Davis was curious about what happens when the brain has to process these shifts in function, which is an especially interesting question in light of some work that suggests that nouns and verbs are processed in different areas of the brain. You would expect a bit of a hesitation as the brain has to decide how to interpret the shifted word. He and a colleague a set of sentences that illustrate function shift, along with some control sentences that are either normal or that use function shift in a meaningless way (e.g., “The pizza was too hot to sing”). EEGs were taken of subjects as they read the sentences (in the future, further tests including fMRI will be done).

The results showed that processing a Shakespearean function shift produced a distinctive pattern of electrical activity—which in itself is pretty cool, to find a link between a particular pattern of word usage and brain activity. The pattern of activity seems to indicate that comprehension was attained but with some additional effort compared to a more normal sentence. Shakespeare, of course, knew nothing of the electrical activity of the brain, but Davis points out how successfully he exploited that extra effort to add emphasis and depth, and to stretch our minds. It’s a small study so far, but it illustrates the potential for productive interaction between science and the humanities.
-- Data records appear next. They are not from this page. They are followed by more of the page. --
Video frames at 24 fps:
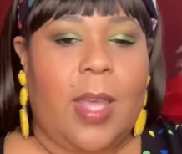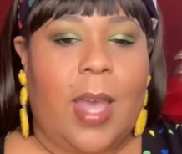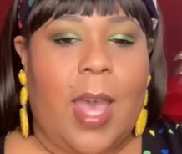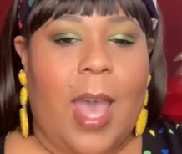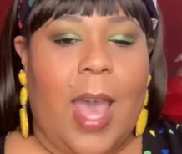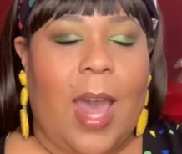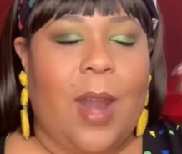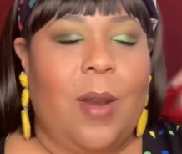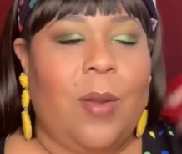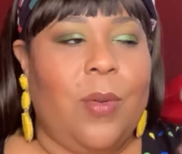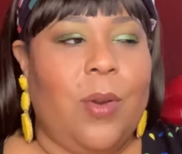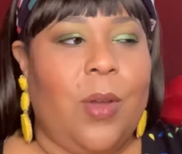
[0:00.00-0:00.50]

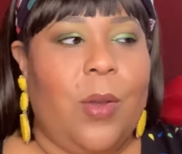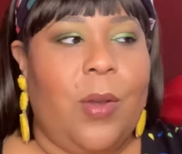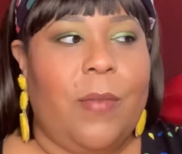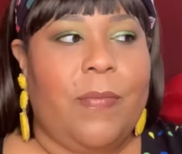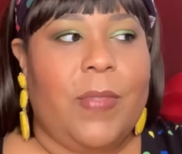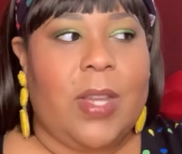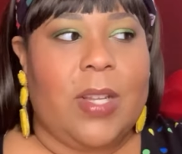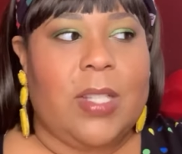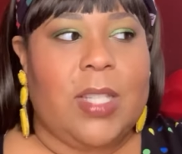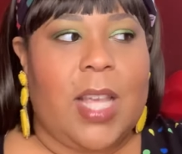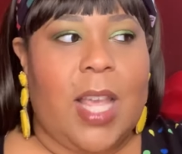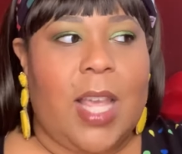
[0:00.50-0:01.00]
I don't know if
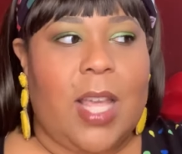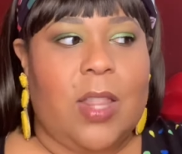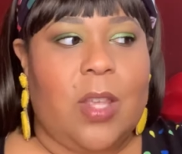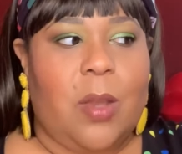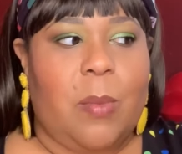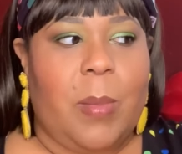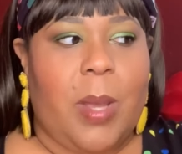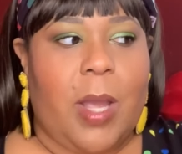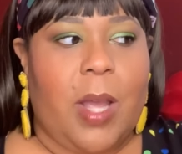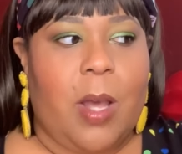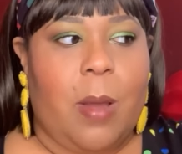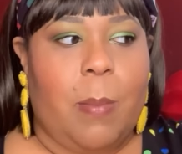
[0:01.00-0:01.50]
they're taking their
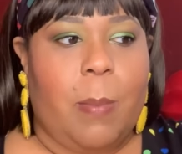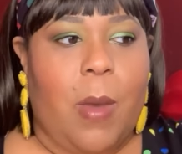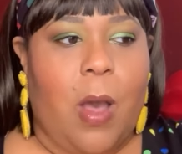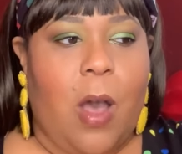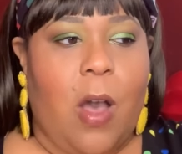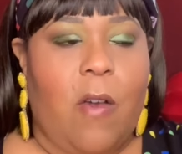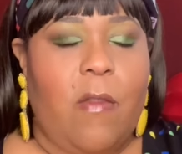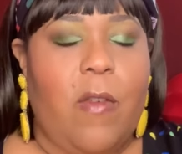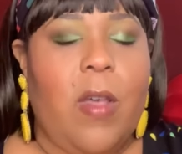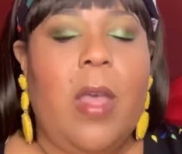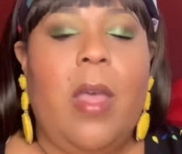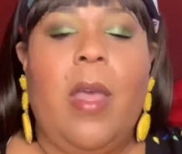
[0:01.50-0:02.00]
makeup
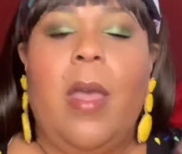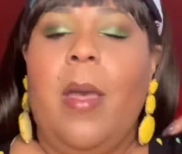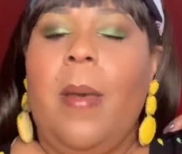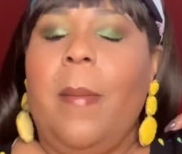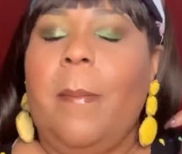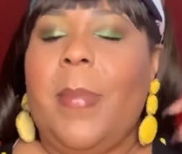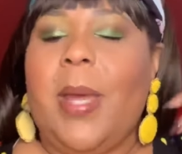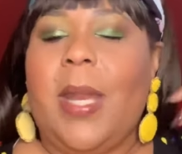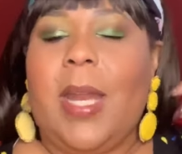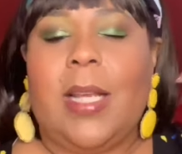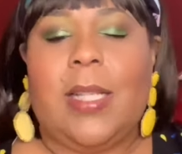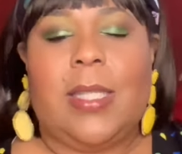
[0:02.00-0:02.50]
off,
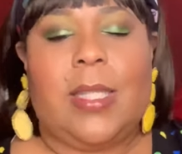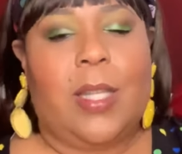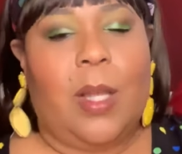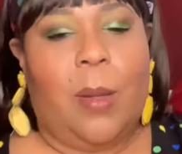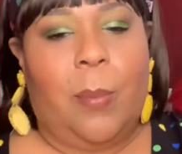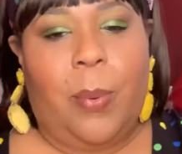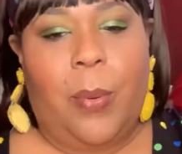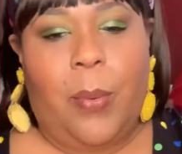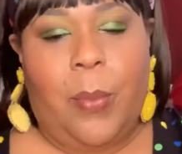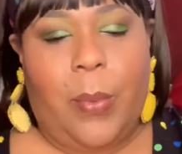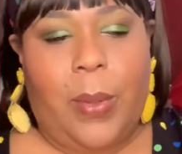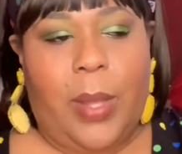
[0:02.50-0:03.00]
but at some
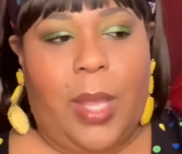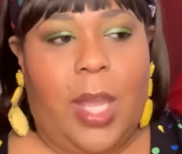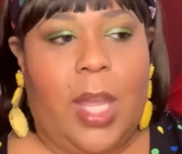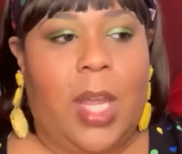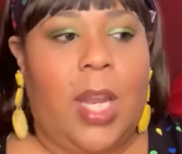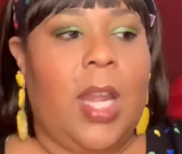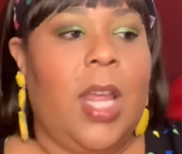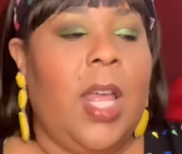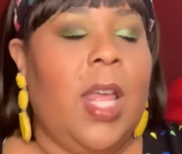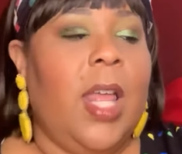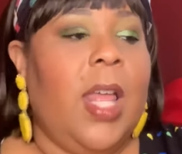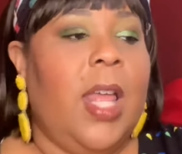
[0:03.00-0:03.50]

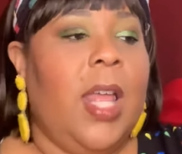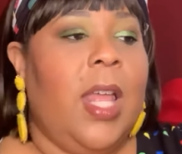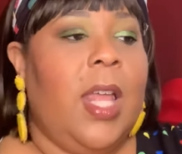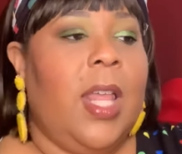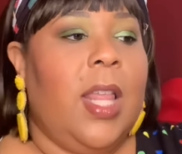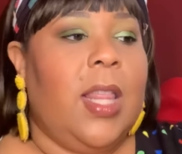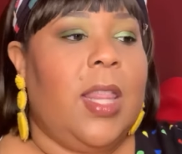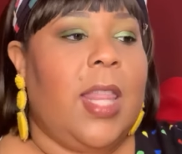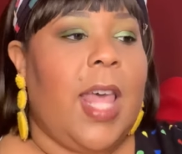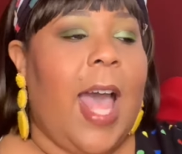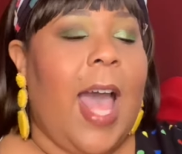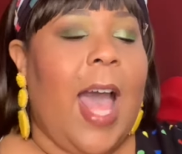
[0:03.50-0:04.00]
point,
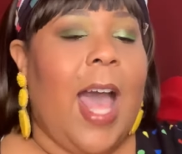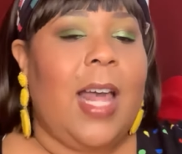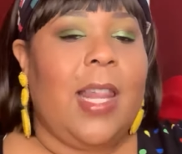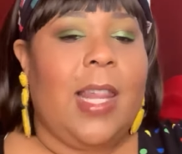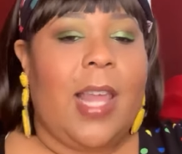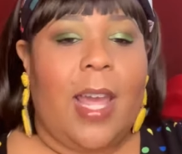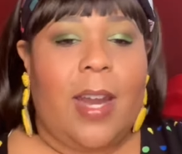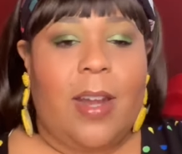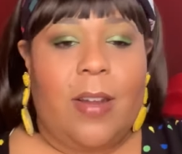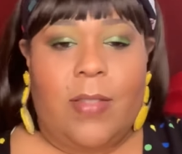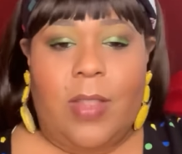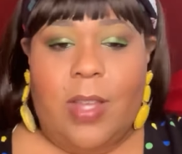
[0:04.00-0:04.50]
the
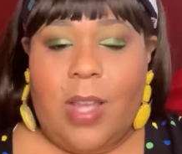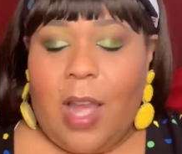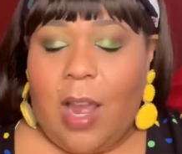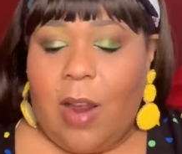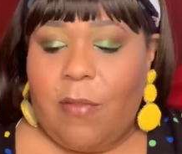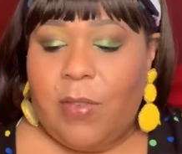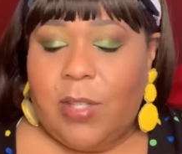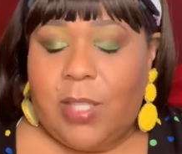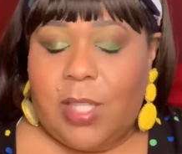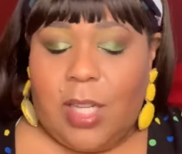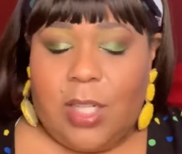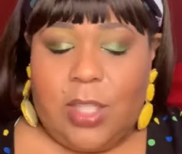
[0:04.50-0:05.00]
highlight of the
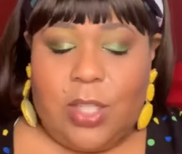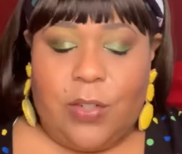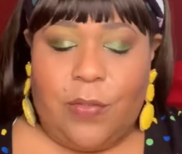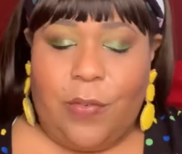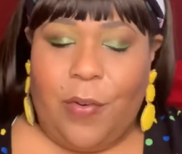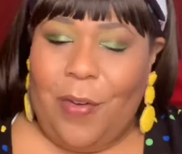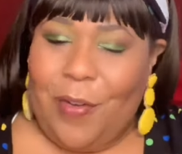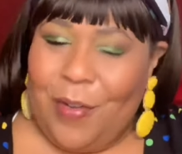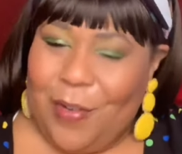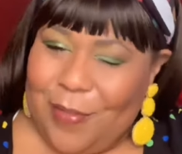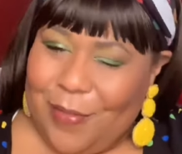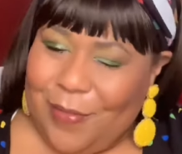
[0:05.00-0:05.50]
conversation
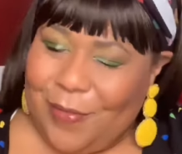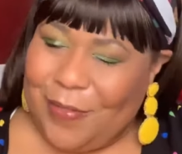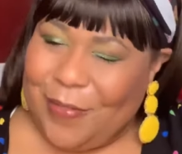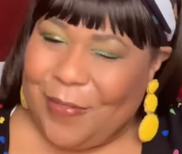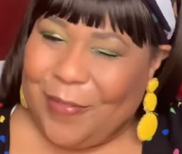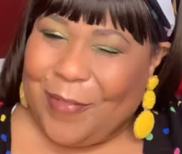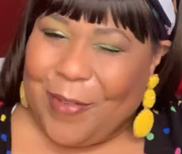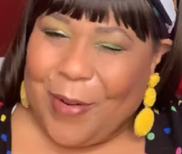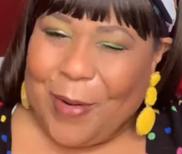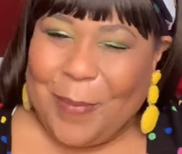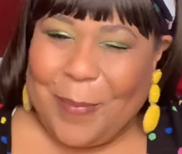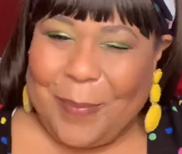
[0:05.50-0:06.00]

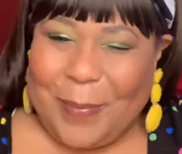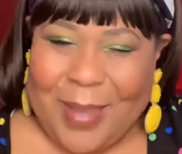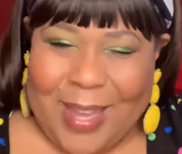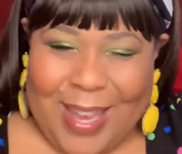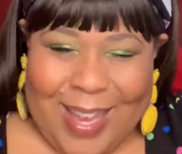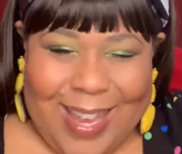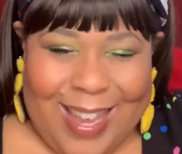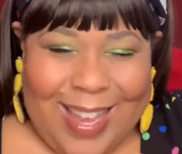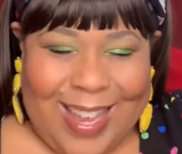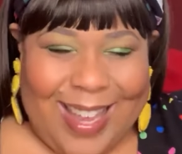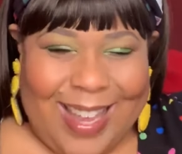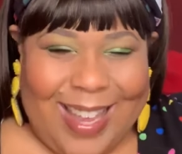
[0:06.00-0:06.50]
for
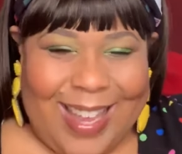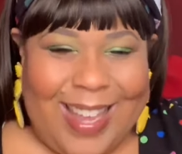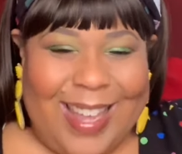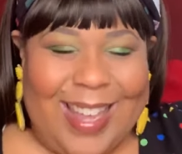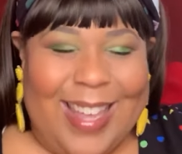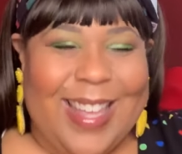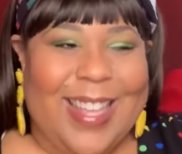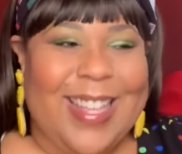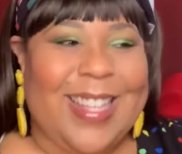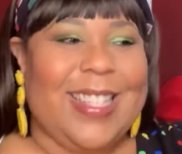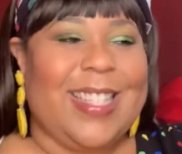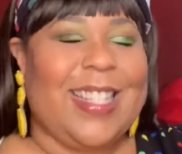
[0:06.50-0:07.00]
me
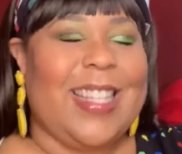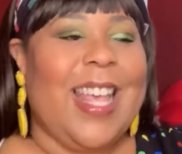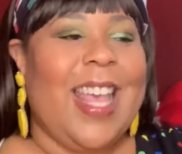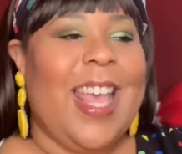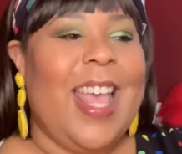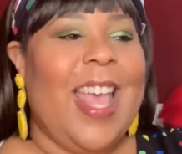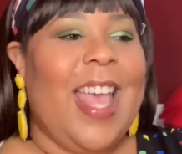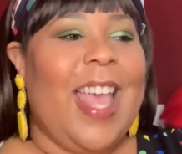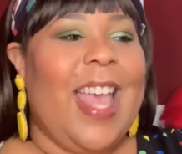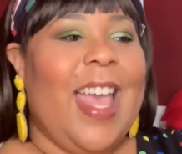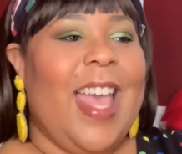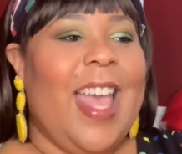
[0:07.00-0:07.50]
is,
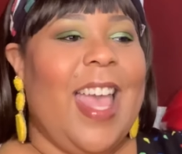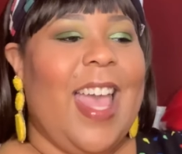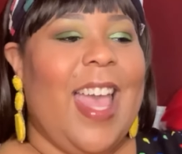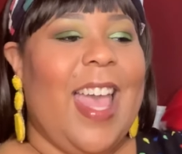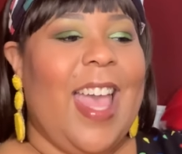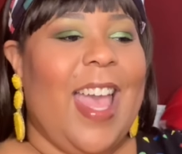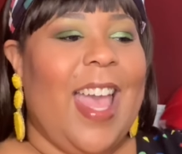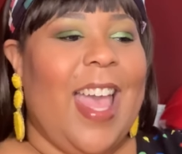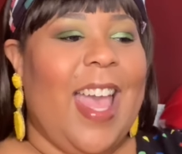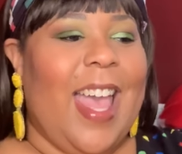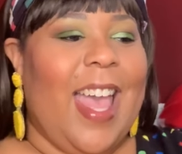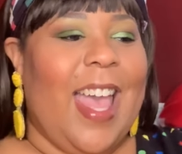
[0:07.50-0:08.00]

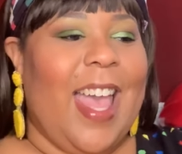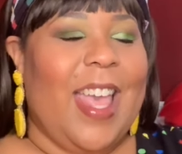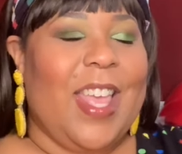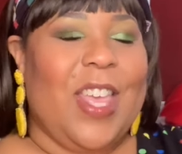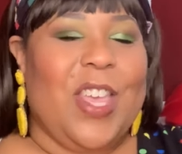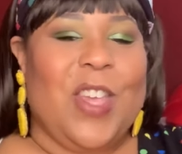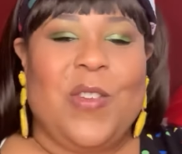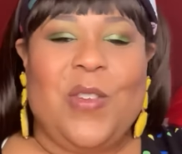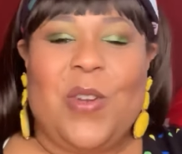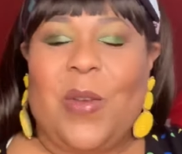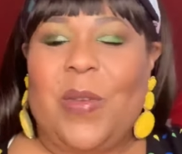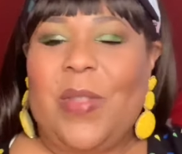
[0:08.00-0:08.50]

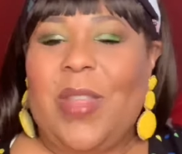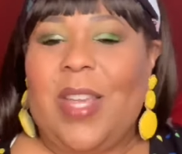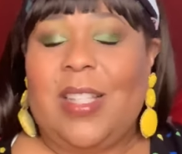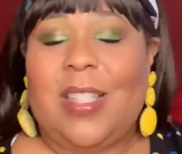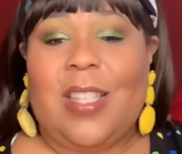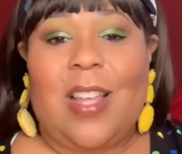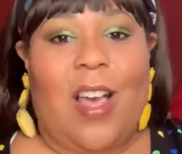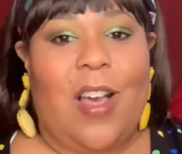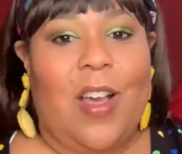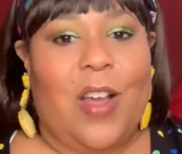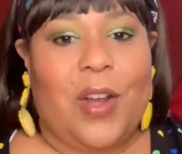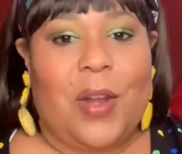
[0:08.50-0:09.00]
you know, they
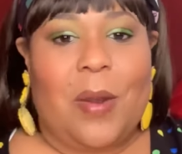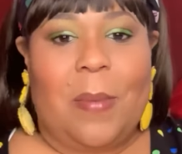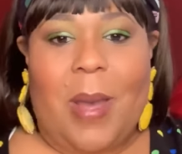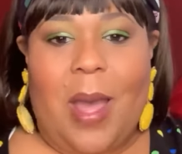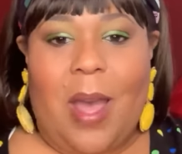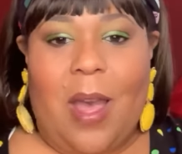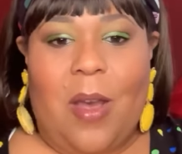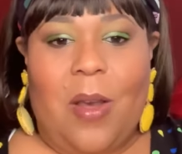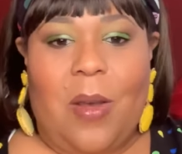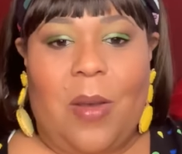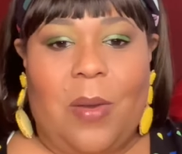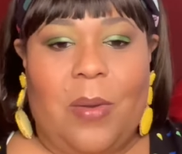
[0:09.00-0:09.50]
talking
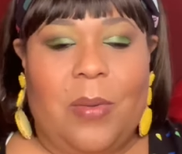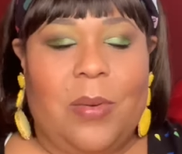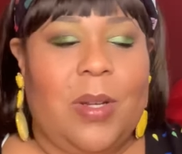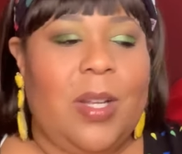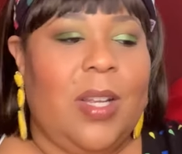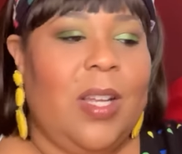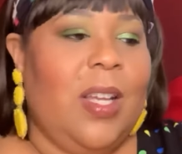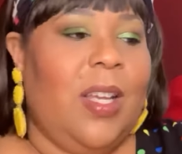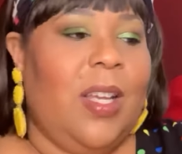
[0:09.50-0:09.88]
about,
By the way, this is my thousandth blog post. The event seems to call for a celebration of some sort, so perhaps a bit of chocolate is in order.

Talking to the plants

We all anthropomorphize from time to time. I’ve speculated about whether we sometimes do this because we feel an irrepressible urge to attribute a mind like our own to anything we deal with (e.g., when the guy on the radio says the CD player evidently doesn’t want to play the CD he just promised us, so he’ll have to play something else). Dogs, cats, plants, CD players, cars (how many of you have given your car a name?), furnaces or other balky or temperamental appliances: We speak of them as if they were people, and sometimes talk to them.

A recent study indicates that one reason we do this might be to combat loneliness. Participants in the study were more likely to treat pets or gadgets as humans, or to express a belief in the supernatural, when they were feeling lonely. When there’s no real live person there to talk to, in other words, people may start treating things around them as if they were people. I would guess, although the press release doesn’t mention it, that this might be especially likely to happen with things like personal computers, which can become in some sense an extension of one’s own brain and particularly one’s memory. At any rate, maybe all those people who say plants grow better if you talk to them just like talking to plants when they can’t find anyone else to talk to. I shouldn’t be dismissive about this, though, because while I don’t care for cats or dogs, I have struck up a friendship in the last year and a half with a newt, which is probably one of the least expressive pets you can have. I know the reason he comes to the front of his tank when I’m around is that he’s hoping I’ll feed him, but still, I say hello to him when he does.